All lines from the one that contains "[0:00.00-0:01.07]" through the close of the entries below are to be repeated exactly, without any pictures.

Start of INPUT MATERIAL

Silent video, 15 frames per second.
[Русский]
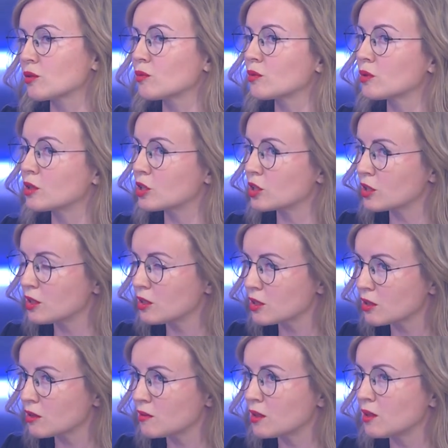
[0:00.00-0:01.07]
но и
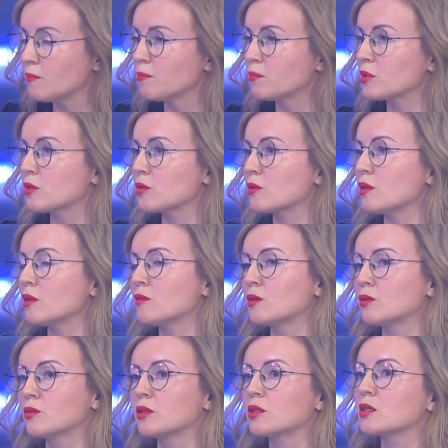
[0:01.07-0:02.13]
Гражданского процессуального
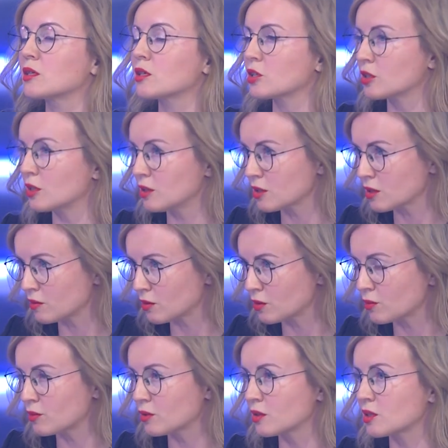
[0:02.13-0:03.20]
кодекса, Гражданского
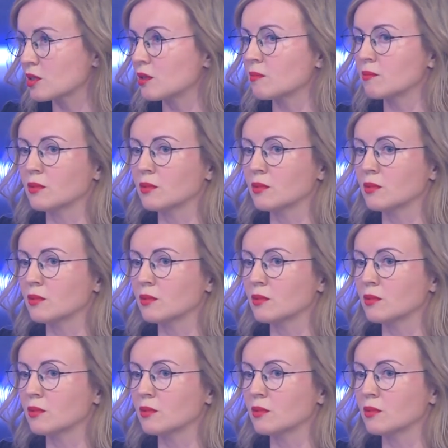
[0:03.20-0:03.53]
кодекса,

End of INPUT MATERIAL

# RESULT
[0:00.00-0:01.07]
но и
[0:01.07-0:02.13]
Гражданского процессуального
[0:02.13-0:03.20]
кодекса, Гражданского
[0:03.20-0:03.53]
кодекса,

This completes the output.